Benchmarking seasonality tests

The CHTest for seasonality has shown itself to be... slow. This notebook demonstrates the speed (or lack-thereof) of the old-style CHTest in v1.1.0 vs. later iterations.

Setup

This portion won't change between versions of pmdarima. This dataset was submitted by a user in Issue #12 and showed a very slow performance on the CHTest.

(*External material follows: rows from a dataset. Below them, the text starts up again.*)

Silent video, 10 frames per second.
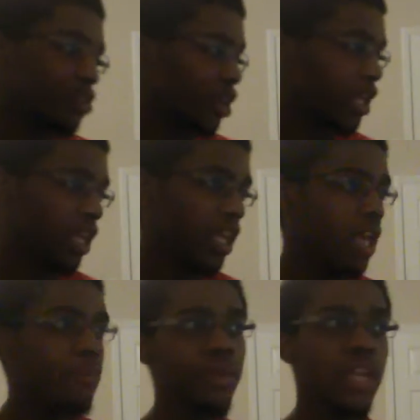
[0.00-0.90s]
extra deck, and I
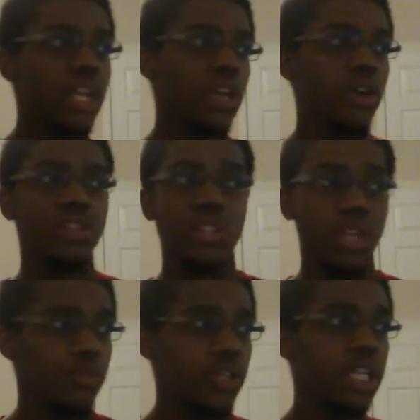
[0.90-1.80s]
can't bring any cards to
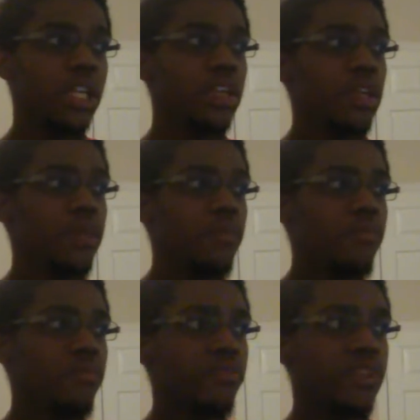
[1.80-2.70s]
like really
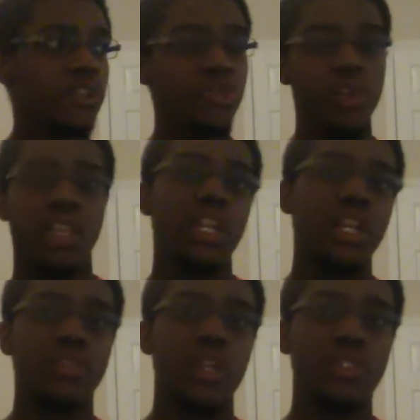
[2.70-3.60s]
strengthen
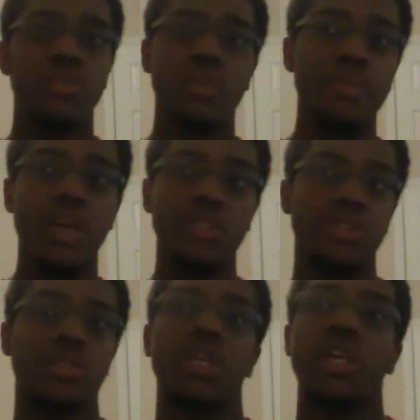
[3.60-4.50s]
extra deck sort of
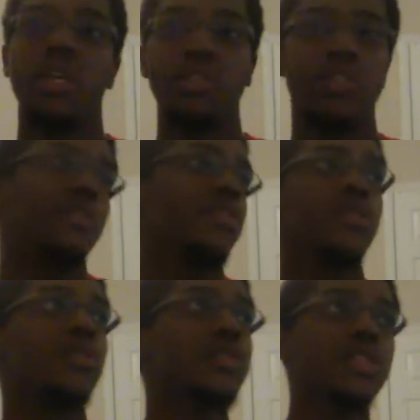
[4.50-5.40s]
monsters, I guess
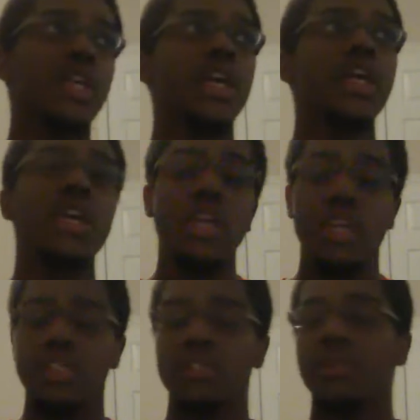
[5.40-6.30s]
you could say.
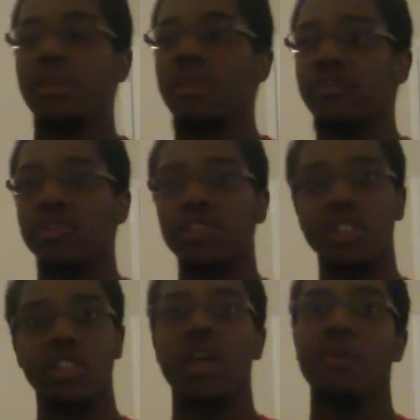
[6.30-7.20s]
I mean, if it
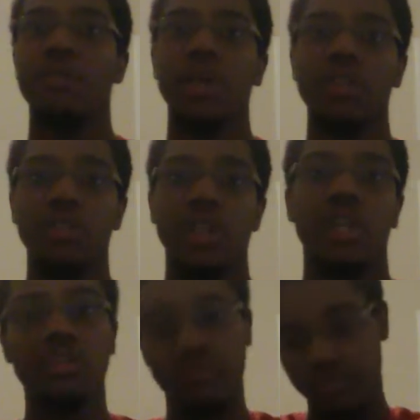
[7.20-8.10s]
shuts down my extra
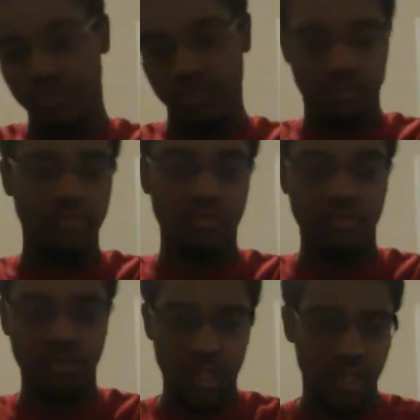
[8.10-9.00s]
deck,
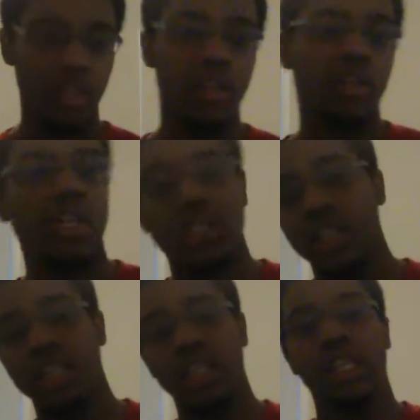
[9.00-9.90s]

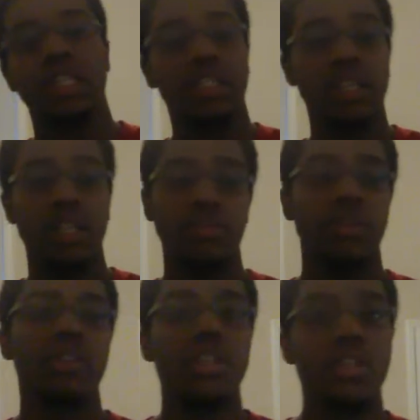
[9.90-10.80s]
that's it.
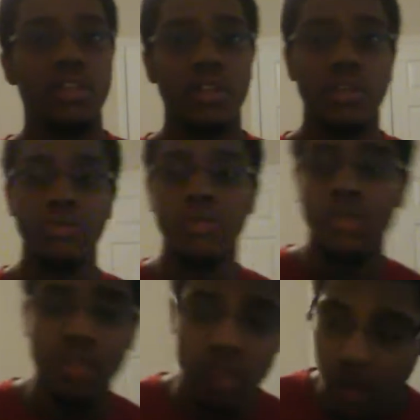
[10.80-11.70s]
That's it.
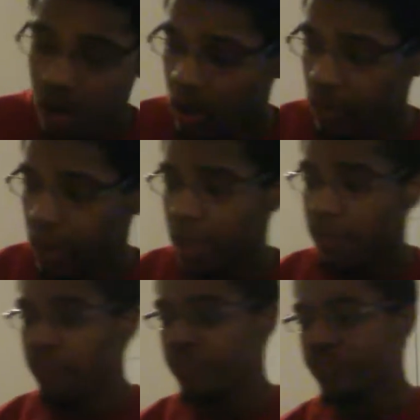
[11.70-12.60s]
All right.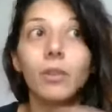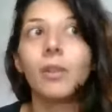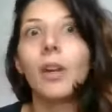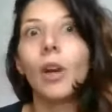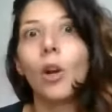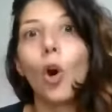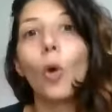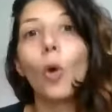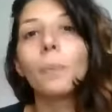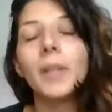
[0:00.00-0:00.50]

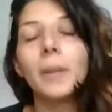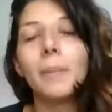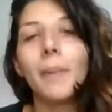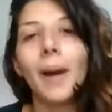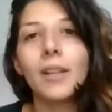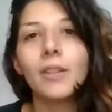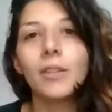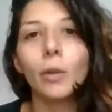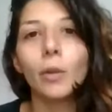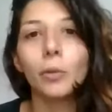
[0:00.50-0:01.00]

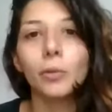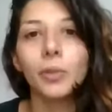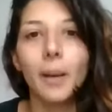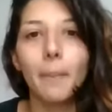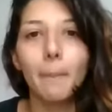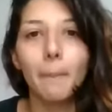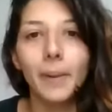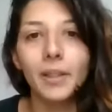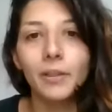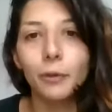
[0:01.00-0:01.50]
optimize those
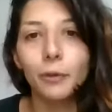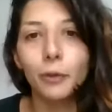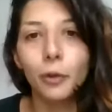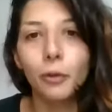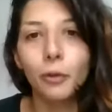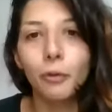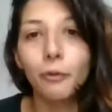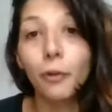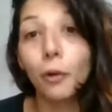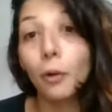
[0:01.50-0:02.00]
campaigns
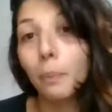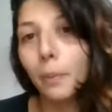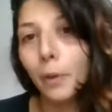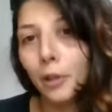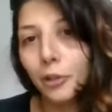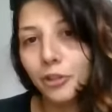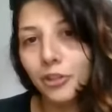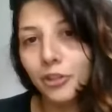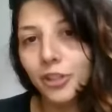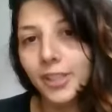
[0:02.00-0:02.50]
for
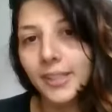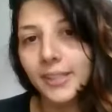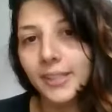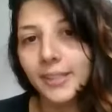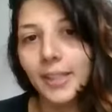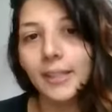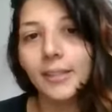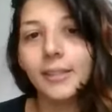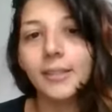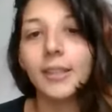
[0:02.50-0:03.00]
purchases.
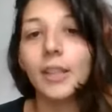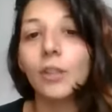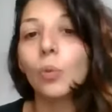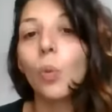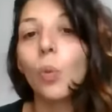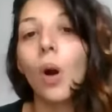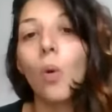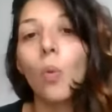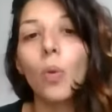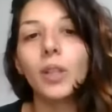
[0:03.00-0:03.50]
That's
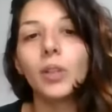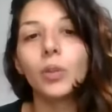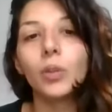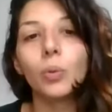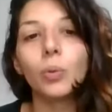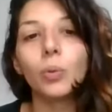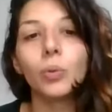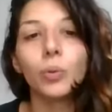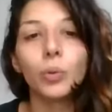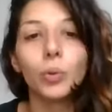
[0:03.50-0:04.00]
one way
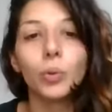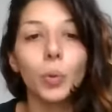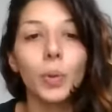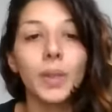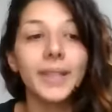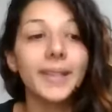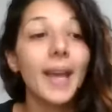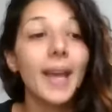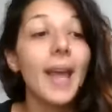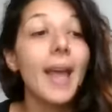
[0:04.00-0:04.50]
to do
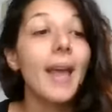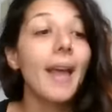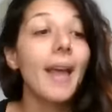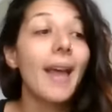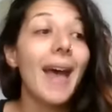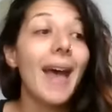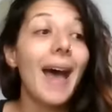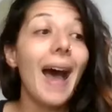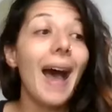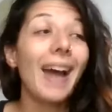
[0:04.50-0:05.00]
it.
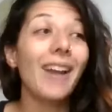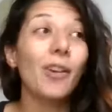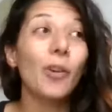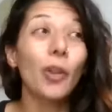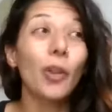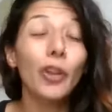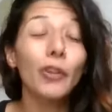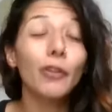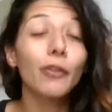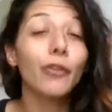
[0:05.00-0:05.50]

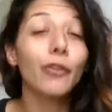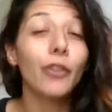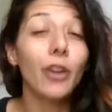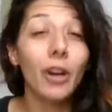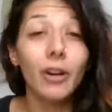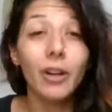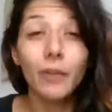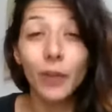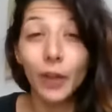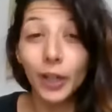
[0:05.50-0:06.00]
Another
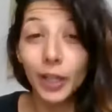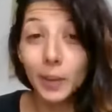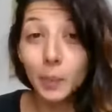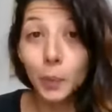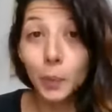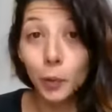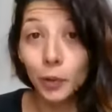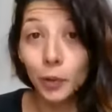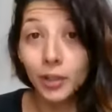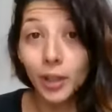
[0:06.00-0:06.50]
very, very
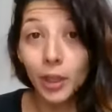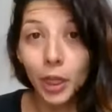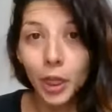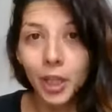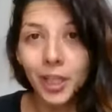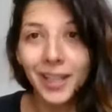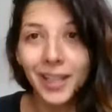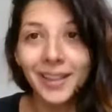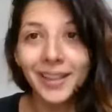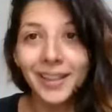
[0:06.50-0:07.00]
important
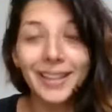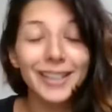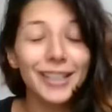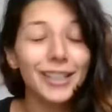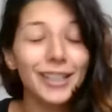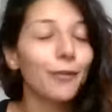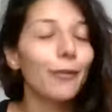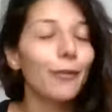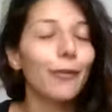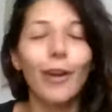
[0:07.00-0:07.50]
thing that
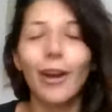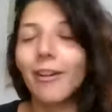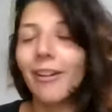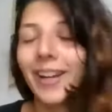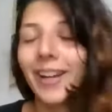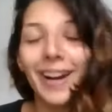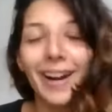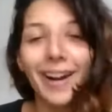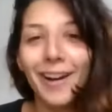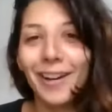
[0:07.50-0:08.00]
is
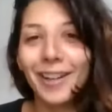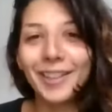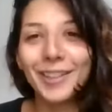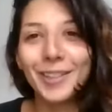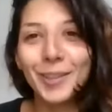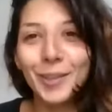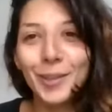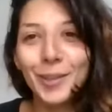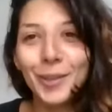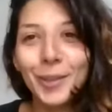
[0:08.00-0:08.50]
very hard
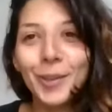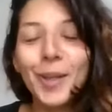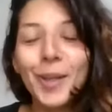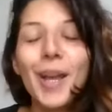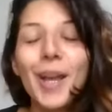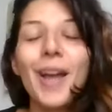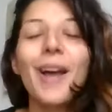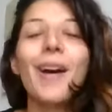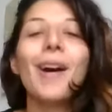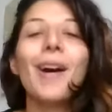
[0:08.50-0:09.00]
to do
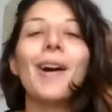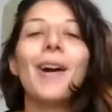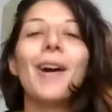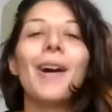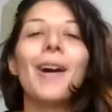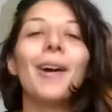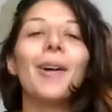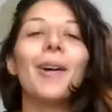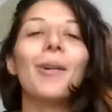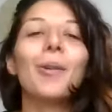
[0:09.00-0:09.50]

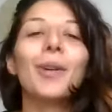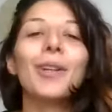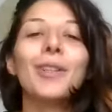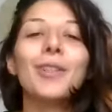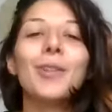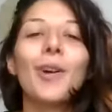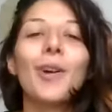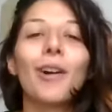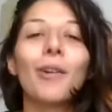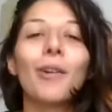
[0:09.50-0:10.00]

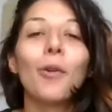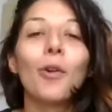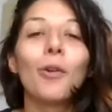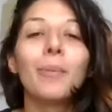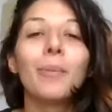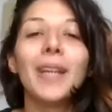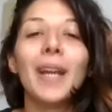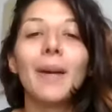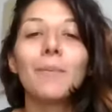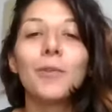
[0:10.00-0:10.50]
when you
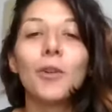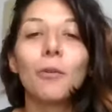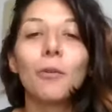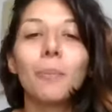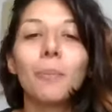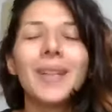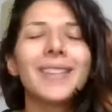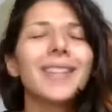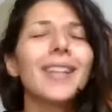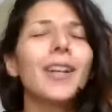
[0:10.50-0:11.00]
warming up your
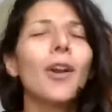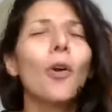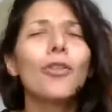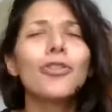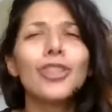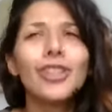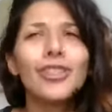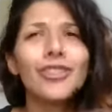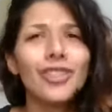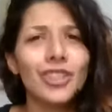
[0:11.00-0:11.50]
pixel,
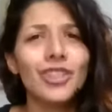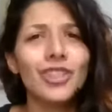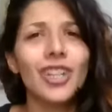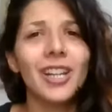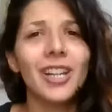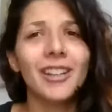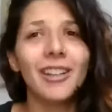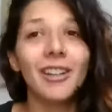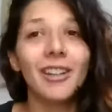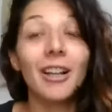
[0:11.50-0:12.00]
or just in
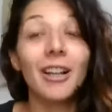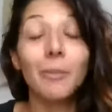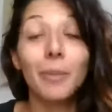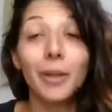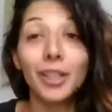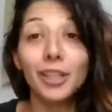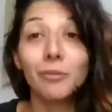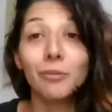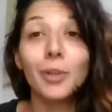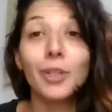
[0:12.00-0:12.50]
general,
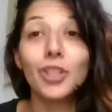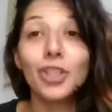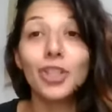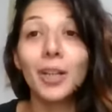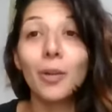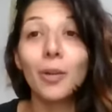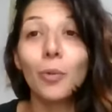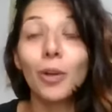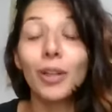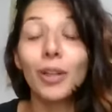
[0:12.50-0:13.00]
and
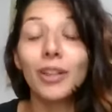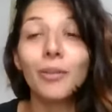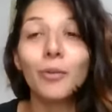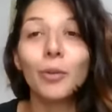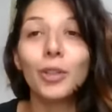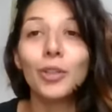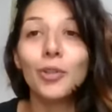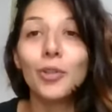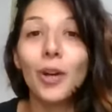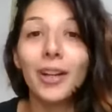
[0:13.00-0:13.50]
especially
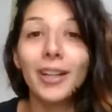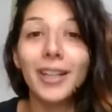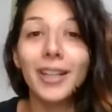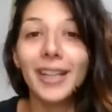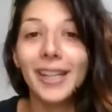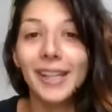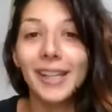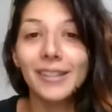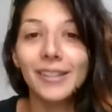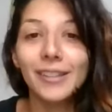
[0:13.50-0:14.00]
when you are
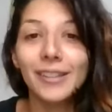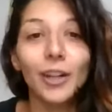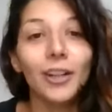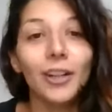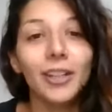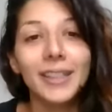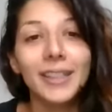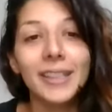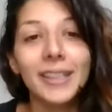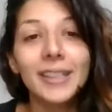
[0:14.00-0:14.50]
getting
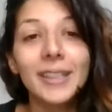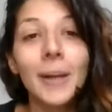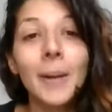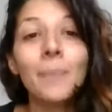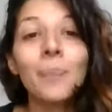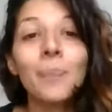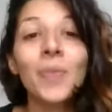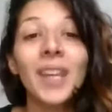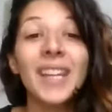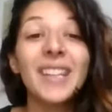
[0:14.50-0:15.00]
started,
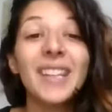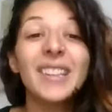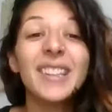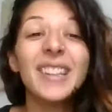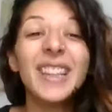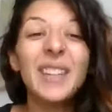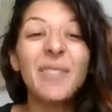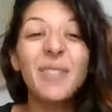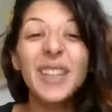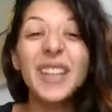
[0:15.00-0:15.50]
is
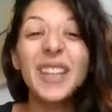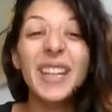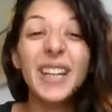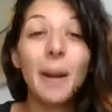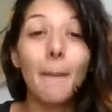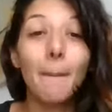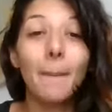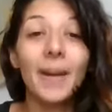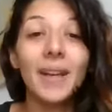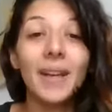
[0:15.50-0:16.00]
leaving the
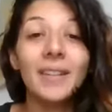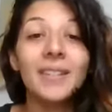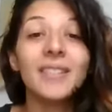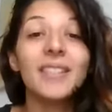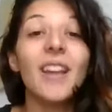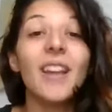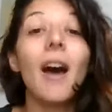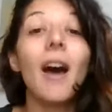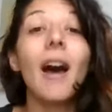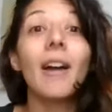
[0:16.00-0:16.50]

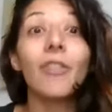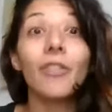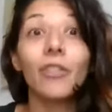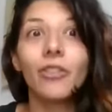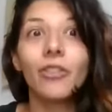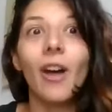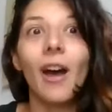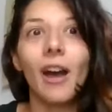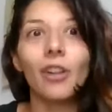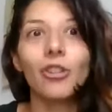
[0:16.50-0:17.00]
campaigns
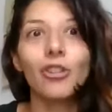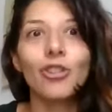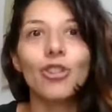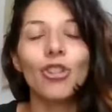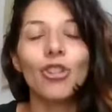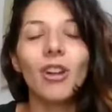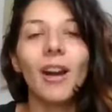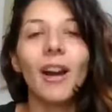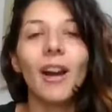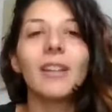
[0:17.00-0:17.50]

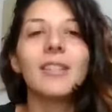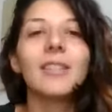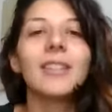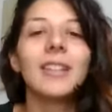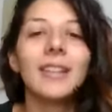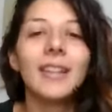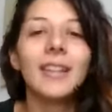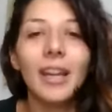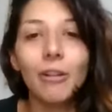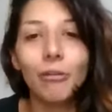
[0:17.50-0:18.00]
untouched
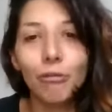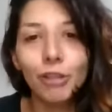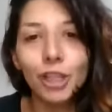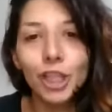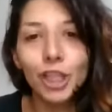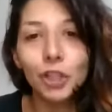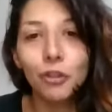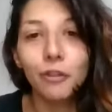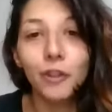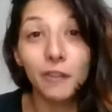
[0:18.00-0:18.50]
until they
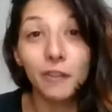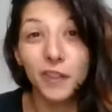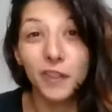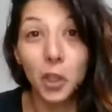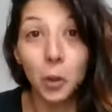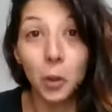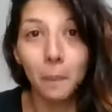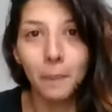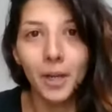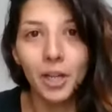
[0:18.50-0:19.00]
reach
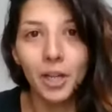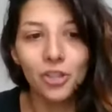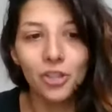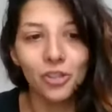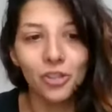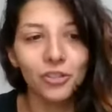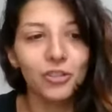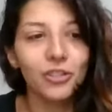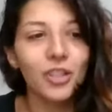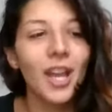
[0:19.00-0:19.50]
50
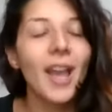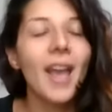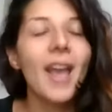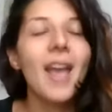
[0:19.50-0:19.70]
conversions.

Therefore, it's effective for use in benchmarking.


In [1]:
import pandas as pd

X = pd.read_csv('item_sales_daily.csv.gz')
y = X['sales'].values
X.head()


Out[1]:
date sales
0 1/1/13 38
1 1/2/13 28
2 1/3/13 46
3 1/4/13 27
4 1/5/13 33

In [4]:
import pmdarima as pm
import time
from functools import wraps


def timed(func):
    """A decorator to time a result"""
    @wraps(func)
    def wrapper(*args, **kwargs):
        start = time.time()
        res = func(*args, **kwargs)
        print("Complete in %.3f seconds" % (time.time() - start))
        return res
    return wrapper


@timed
def benchmark(x, test):
    res = pm.arima.nsdiffs(x, m=365, max_D=5, test=test)  # 365 since daily
    print("Version: %s" % pm.__version__)
    return res

Version 1.1.0


In [16]:
benchmark(y, "ch")


Version: 1.1.0-dev0
Complete in 9.775 seconds

Version 1.2.0


In [4]:
benchmark(y, "ch")


Version: 1.2.0-dev0
Complete in 9.621 seconds

Version 1.2.0 added the OCSBTest, which is orders of magnitude faster than the CHTest.


In [5]:
benchmark(y, "ocsb")


Version: 1.2.0-dev0
Complete in 0.012 seconds
Out[5]:
0

In [ ]: